▶ _Stored items_
########
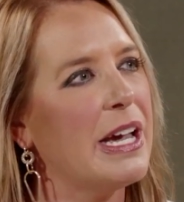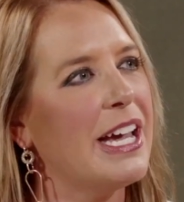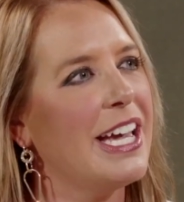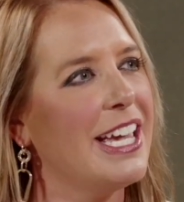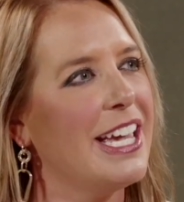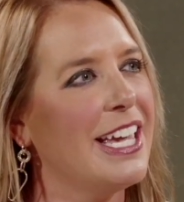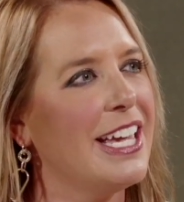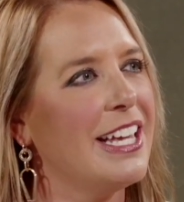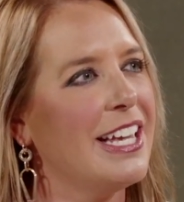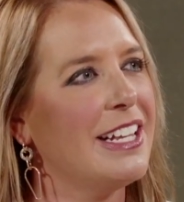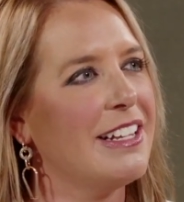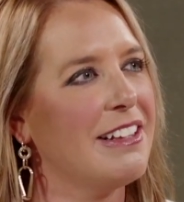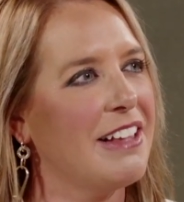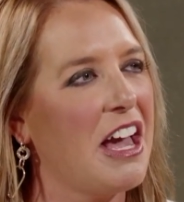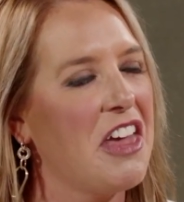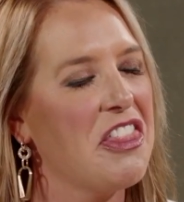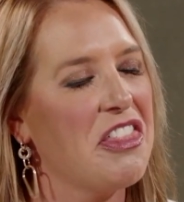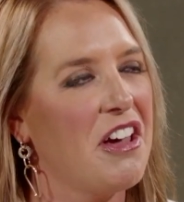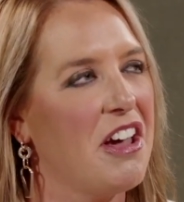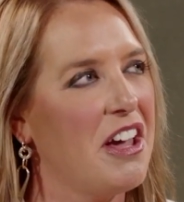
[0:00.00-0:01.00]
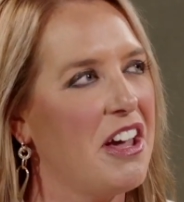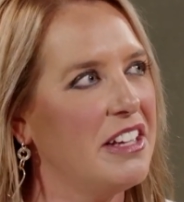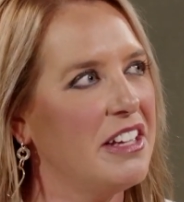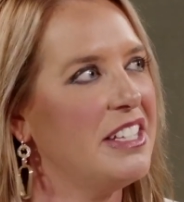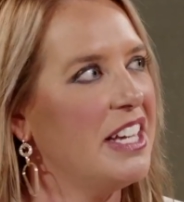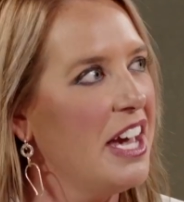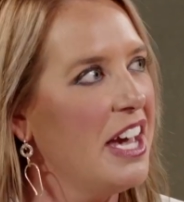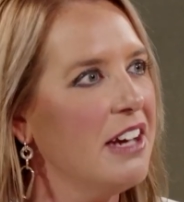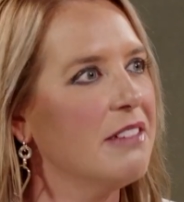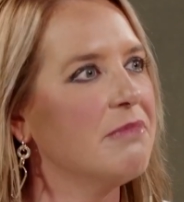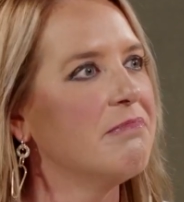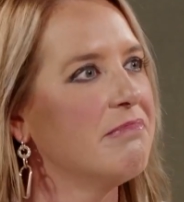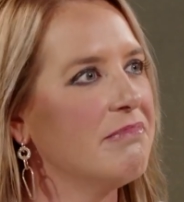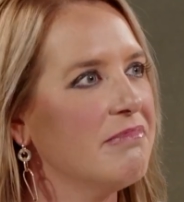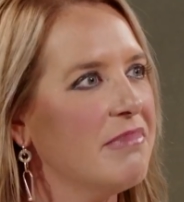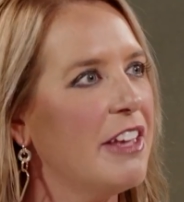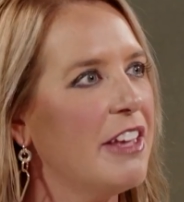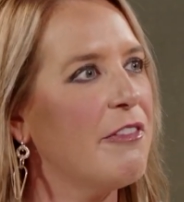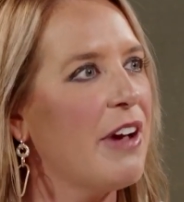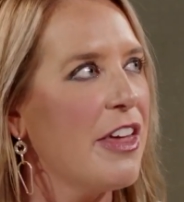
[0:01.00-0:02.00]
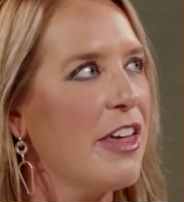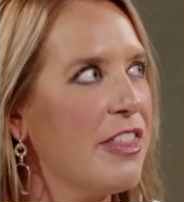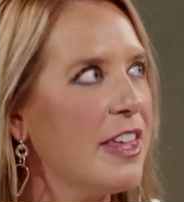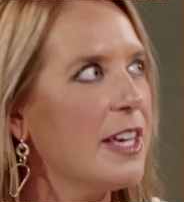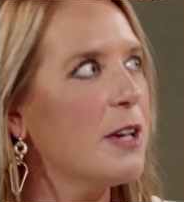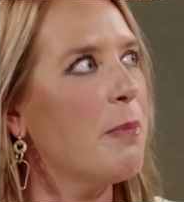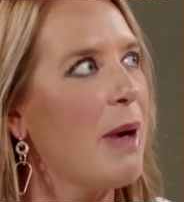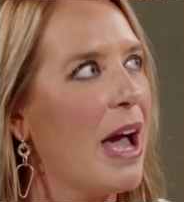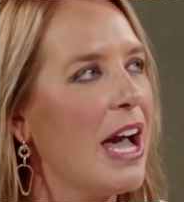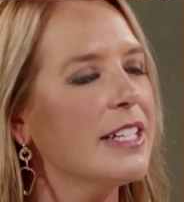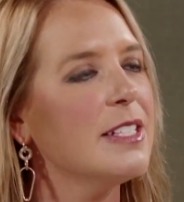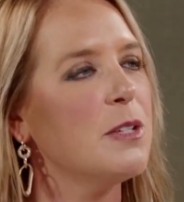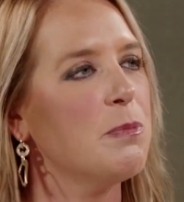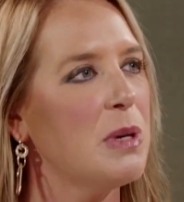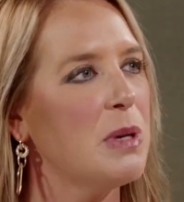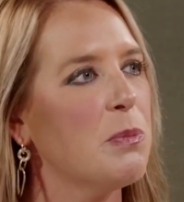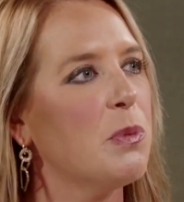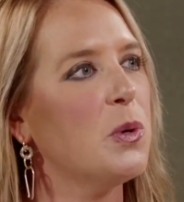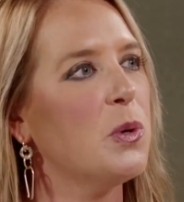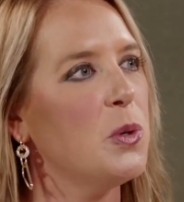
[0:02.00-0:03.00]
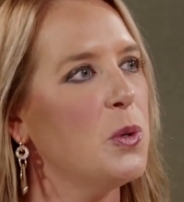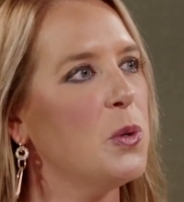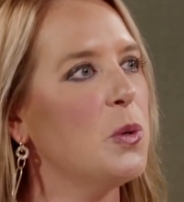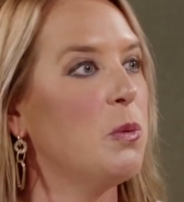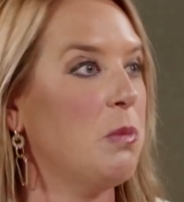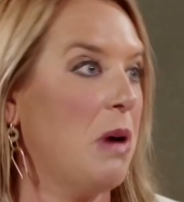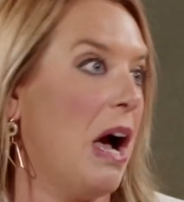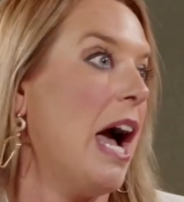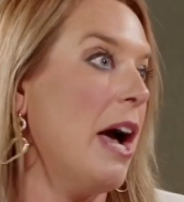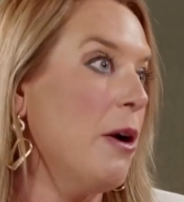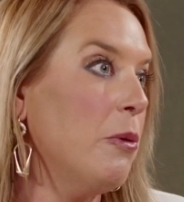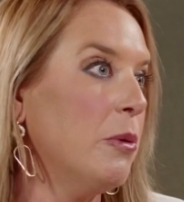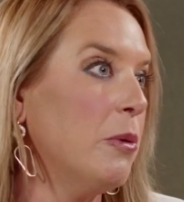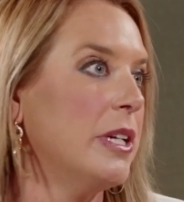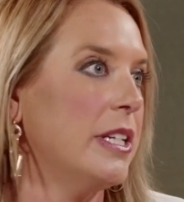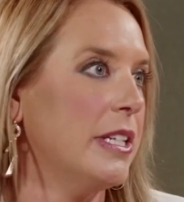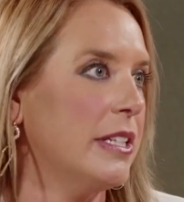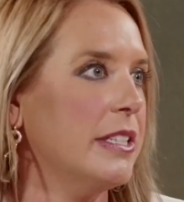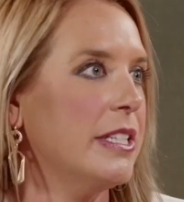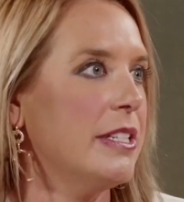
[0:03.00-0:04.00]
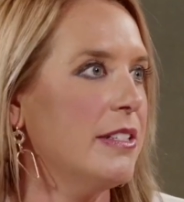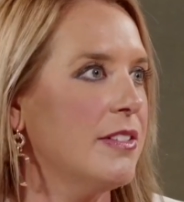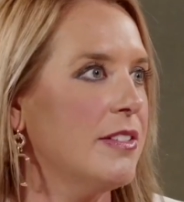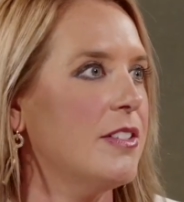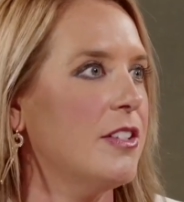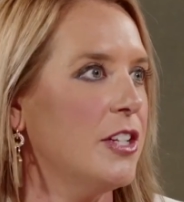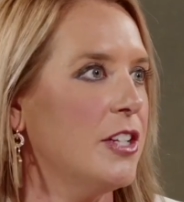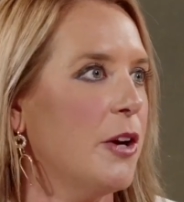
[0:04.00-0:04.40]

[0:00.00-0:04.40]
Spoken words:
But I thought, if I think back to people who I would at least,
########
▶ _Action item_
Print all the lines above exactly as they are, but without the pictures.

▶ _Problem solution_
[0:00.00-0:01.00]
[0:01.00-0:02.00]
[0:02.00-0:03.00]
[0:03.00-0:04.00]
[0:04.00-0:04.40]

[0:00.00-0:04.40]
Spoken words:
But I thought, if I think back to people who I would at least,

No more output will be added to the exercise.